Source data

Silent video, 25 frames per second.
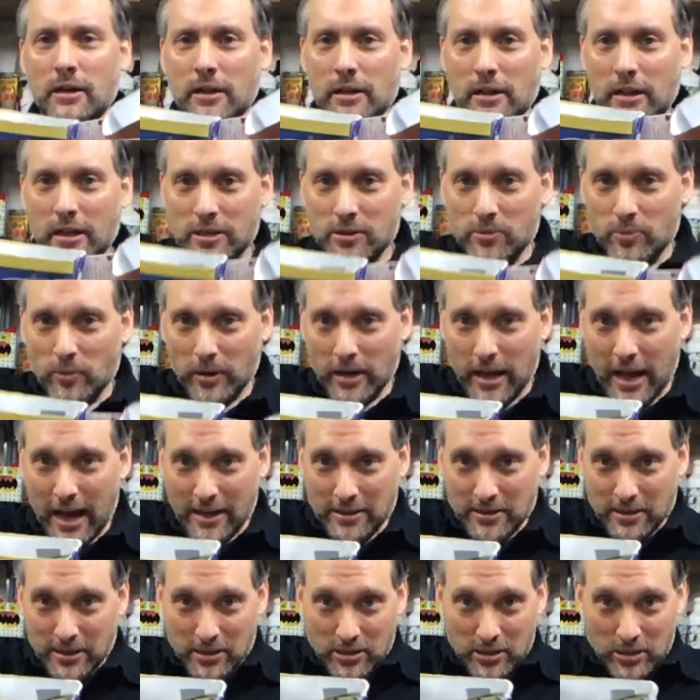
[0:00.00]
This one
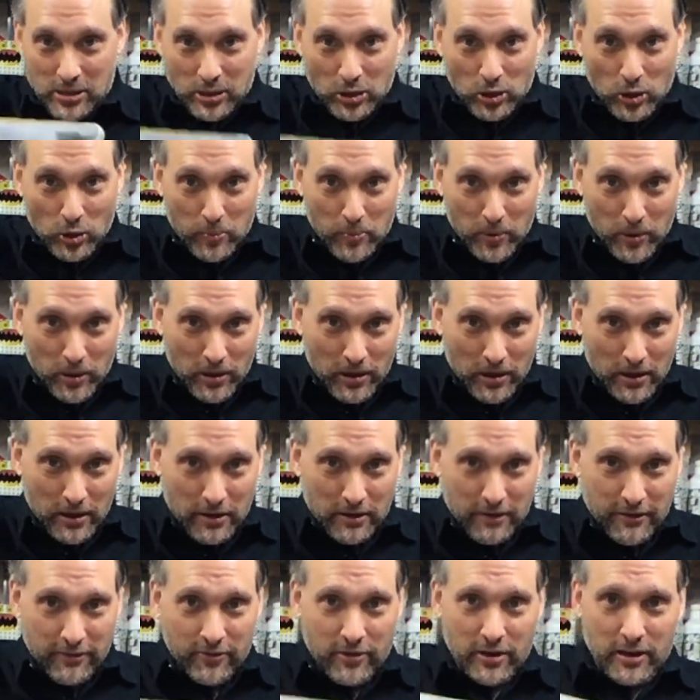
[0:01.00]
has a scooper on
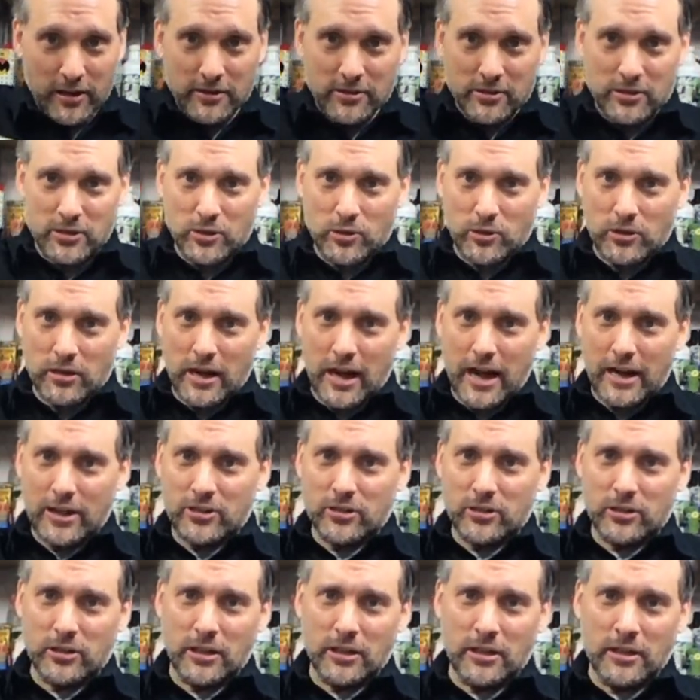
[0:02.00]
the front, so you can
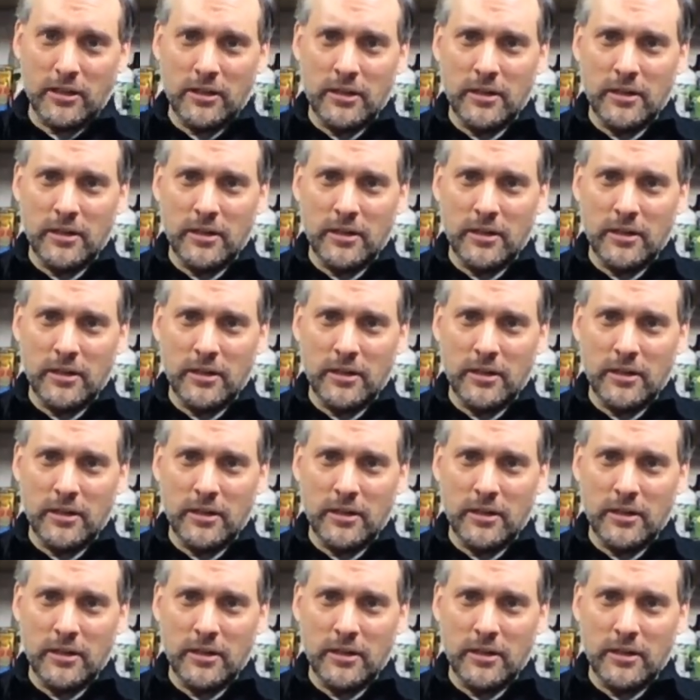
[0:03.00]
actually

...

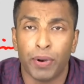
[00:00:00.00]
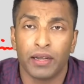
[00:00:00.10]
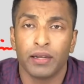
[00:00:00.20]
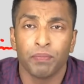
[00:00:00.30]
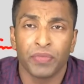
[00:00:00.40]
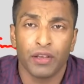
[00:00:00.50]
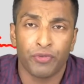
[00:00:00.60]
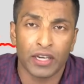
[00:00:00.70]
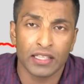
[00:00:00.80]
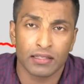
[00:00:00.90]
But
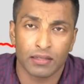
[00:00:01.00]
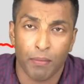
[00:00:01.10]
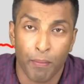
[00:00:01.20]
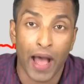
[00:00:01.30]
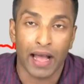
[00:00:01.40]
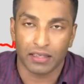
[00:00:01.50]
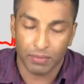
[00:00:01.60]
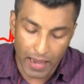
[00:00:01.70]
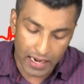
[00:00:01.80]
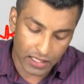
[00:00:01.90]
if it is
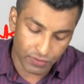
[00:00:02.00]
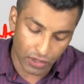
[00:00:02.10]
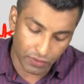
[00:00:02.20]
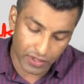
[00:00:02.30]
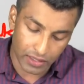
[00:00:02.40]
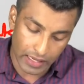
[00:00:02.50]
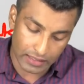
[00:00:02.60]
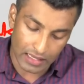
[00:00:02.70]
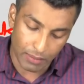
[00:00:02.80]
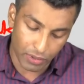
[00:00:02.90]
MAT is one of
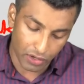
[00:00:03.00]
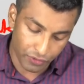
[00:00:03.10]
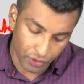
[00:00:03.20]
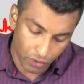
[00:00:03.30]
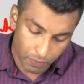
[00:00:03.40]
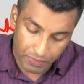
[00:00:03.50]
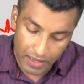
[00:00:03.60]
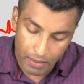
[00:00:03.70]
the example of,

[EXERCISE PROMPT] Only the lines starting at the one that includes "[00:00:00.50]" and ending at the one that includes "[00:00:02.80]" should be retyped, exactly, from the records above; no pictures.

[TASK OUTPUT]
[00:00:00.50]
[00:00:00.60]
[00:00:00.70]
[00:00:00.80]
[00:00:00.90]
But
[00:00:01.00]
[00:00:01.10]
[00:00:01.20]
[00:00:01.30]
[00:00:01.40]
[00:00:01.50]
[00:00:01.60]
[00:00:01.70]
[00:00:01.80]
[00:00:01.90]
if it is
[00:00:02.00]
[00:00:02.10]
[00:00:02.20]
[00:00:02.30]
[00:00:02.40]
[00:00:02.50]
[00:00:02.60]
[00:00:02.70]
[00:00:02.80]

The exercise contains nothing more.